Reflect (ha-ha) for a moment, how nice it would be, if something as simple as looking in a mirror could help lessen your pain… Well, you might like what you see!!
Mirror image therapy is an exciting treatment for an increasing number of pain conditions. Today we’ll look at an uncommon pain disorder – phantom pain – but one that started us down the path of using mirror image therapy for pain.
Phantom pain is pain in a part of the body that’s no longer there, e.g. from an accident, surgery, etc. This pain is most common in limbs, but can also occur in other body parts, e.g. a breast after mastectomy. It’s more likely to occur if pain was present before removal of the body part.

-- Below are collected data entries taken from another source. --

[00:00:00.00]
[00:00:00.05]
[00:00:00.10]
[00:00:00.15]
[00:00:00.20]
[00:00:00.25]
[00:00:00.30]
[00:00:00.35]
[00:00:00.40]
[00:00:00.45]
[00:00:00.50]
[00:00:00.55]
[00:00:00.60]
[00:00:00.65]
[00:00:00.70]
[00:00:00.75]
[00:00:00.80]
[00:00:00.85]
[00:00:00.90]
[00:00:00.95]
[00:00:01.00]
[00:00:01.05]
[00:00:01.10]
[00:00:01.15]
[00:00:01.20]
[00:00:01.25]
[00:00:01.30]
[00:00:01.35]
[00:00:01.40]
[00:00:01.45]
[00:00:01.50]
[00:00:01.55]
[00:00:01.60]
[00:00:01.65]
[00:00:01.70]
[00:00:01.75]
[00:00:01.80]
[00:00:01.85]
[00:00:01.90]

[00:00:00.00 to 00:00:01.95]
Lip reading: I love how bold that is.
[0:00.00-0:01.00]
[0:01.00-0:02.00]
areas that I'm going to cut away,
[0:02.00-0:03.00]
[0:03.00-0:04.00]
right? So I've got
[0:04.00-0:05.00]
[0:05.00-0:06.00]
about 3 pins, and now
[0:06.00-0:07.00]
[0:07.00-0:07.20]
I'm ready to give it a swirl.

The exact causes of phantom pain are uncertain, but ideas include:
- a brain “memory” of pain, if there was pain before an amputation
- re-wiring of nerve circuits in the brain as the brain experiences a change in incoming sensations from the body part that’s now missing
- abnormal re-growth in the cut nerve endings
The most interesting possible explanation for phantom limb pain involves the brain’s “body map.” A newer idea, this hypothesis says that there’s an internal representation of your body in your brain. It helps us know where our bodies are in space, even with our eyes shut. It also helps us perform movements, without having to think about each little part of a complex movement.
When there’s a mis-match between the brain’s internal image and the sensations that register as being from the missing body part, the brain may interpret these as pain.
For example, if I want to pick up a cup, my brain needs to figure out things like …
- where my hand is now
- where my hand is each time my muscles move it, to make interim adjustments
- what force I need to create to pick something up, etc.
My brain also gets sensations as I’m performing this task:
- what position my hand is in to start
- what position my hand is in as my muscles move it
- what force I’m exerting on the cup, etc.
When there are problems with these outgoing and incoming sensations, pain can occur. For example, when my brain sends a message to my hand to open, but nothing happens, problems can start. Likewise, when my brain sends that message to open my hand, but there are no sensations coming back of my hand opening, problems can start.